**Your task**
Could you please write out each line of the records exactly, minus the pictures?

┄┄┄┄┄┄┄┄┄┄┄┄┄┄┄┄┄┄┄┄

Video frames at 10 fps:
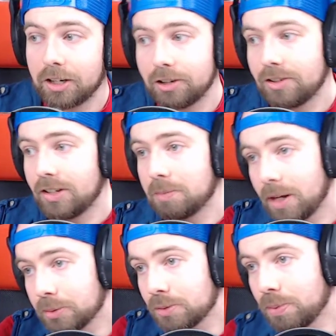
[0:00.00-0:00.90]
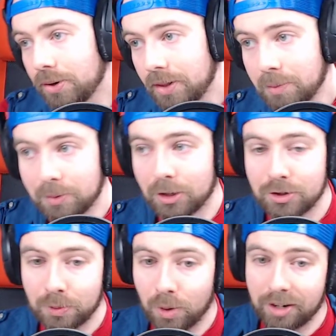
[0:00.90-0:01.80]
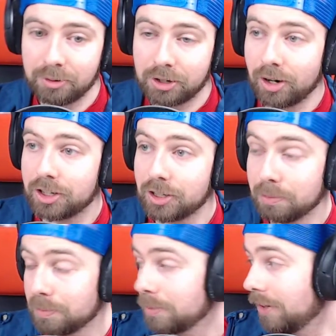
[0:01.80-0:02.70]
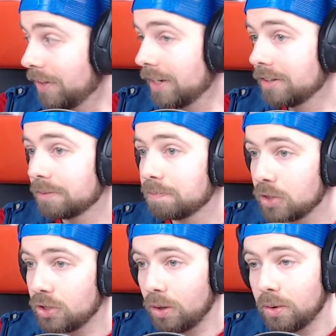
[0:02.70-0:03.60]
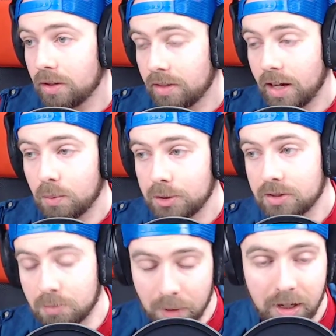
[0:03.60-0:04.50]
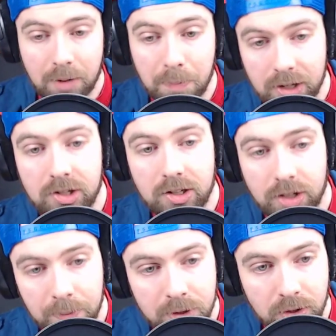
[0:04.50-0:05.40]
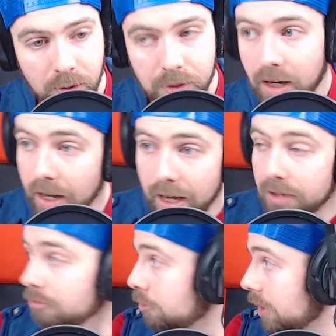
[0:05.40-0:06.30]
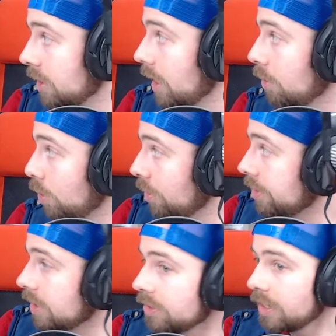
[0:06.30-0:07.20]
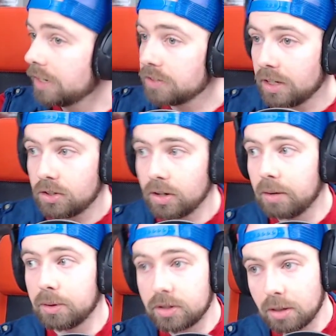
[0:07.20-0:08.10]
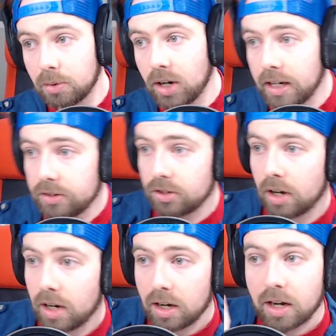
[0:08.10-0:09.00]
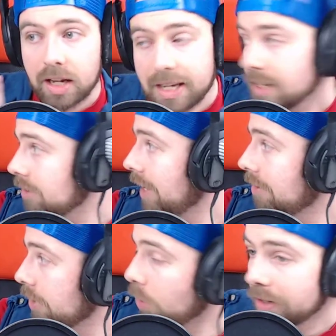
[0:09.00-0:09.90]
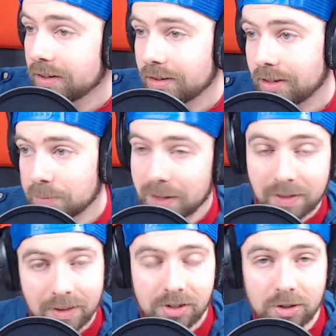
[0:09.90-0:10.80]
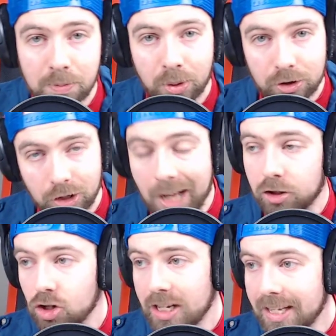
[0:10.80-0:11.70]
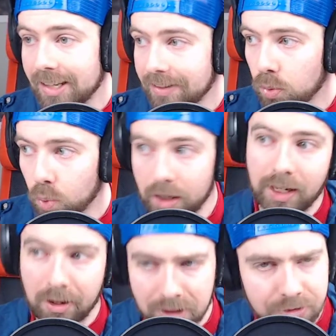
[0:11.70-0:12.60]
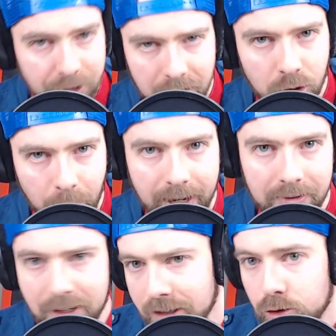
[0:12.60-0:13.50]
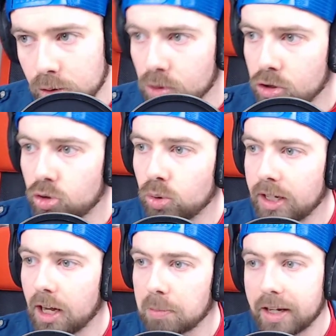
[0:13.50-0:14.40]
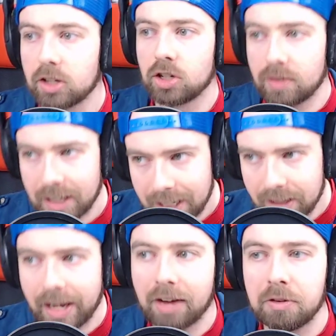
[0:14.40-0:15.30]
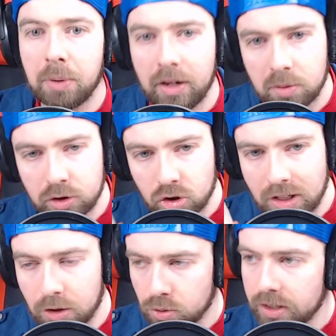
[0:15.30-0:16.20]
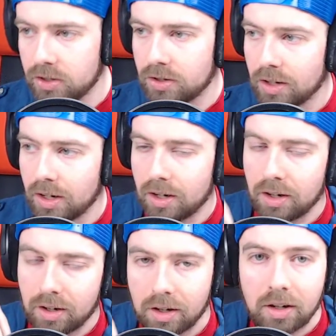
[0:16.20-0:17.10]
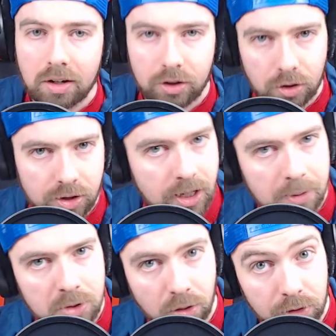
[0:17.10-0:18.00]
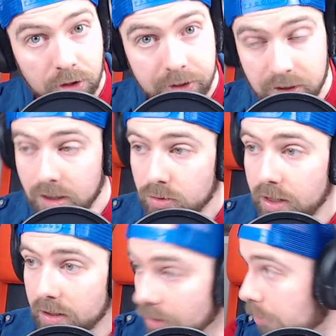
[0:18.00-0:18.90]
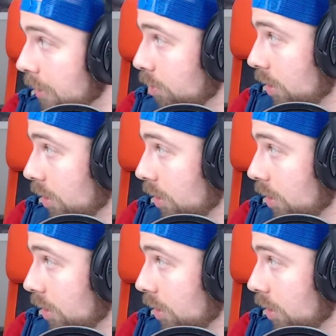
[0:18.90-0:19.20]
good team, I was supporting them, and we also won, we crushed them in the end. So that was the Medic Basics episode. I have written down all the things I have said, so I will summarize. Heal everyone. I mean, this is important, not just healing the one heavy friend you have that introduced you to the game. Like, healing everybody will just increase your team's overall success rate, and everybody will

┄┄┄┄┄┄┄┄┄┄┄┄┄┄┄┄┄┄┄┄

**Output of the exercise**
Video frames at 10 fps:
[0:00.00-0:00.90]
[0:00.90-0:01.80]
[0:01.80-0:02.70]
[0:02.70-0:03.60]
[0:03.60-0:04.50]
[0:04.50-0:05.40]
[0:05.40-0:06.30]
[0:06.30-0:07.20]
[0:07.20-0:08.10]
[0:08.10-0:09.00]
[0:09.00-0:09.90]
[0:09.90-0:10.80]
[0:10.80-0:11.70]
[0:11.70-0:12.60]
[0:12.60-0:13.50]
[0:13.50-0:14.40]
[0:14.40-0:15.30]
[0:15.30-0:16.20]
[0:16.20-0:17.10]
[0:17.10-0:18.00]
[0:18.00-0:18.90]
[0:18.90-0:19.20]
good team, I was supporting them, and we also won, we crushed them in the end. So that was the Medic Basics episode. I have written down all the things I have said, so I will summarize. Heal everyone. I mean, this is important, not just healing the one heavy friend you have that introduced you to the game. Like, healing everybody will just increase your team's overall success rate, and everybody will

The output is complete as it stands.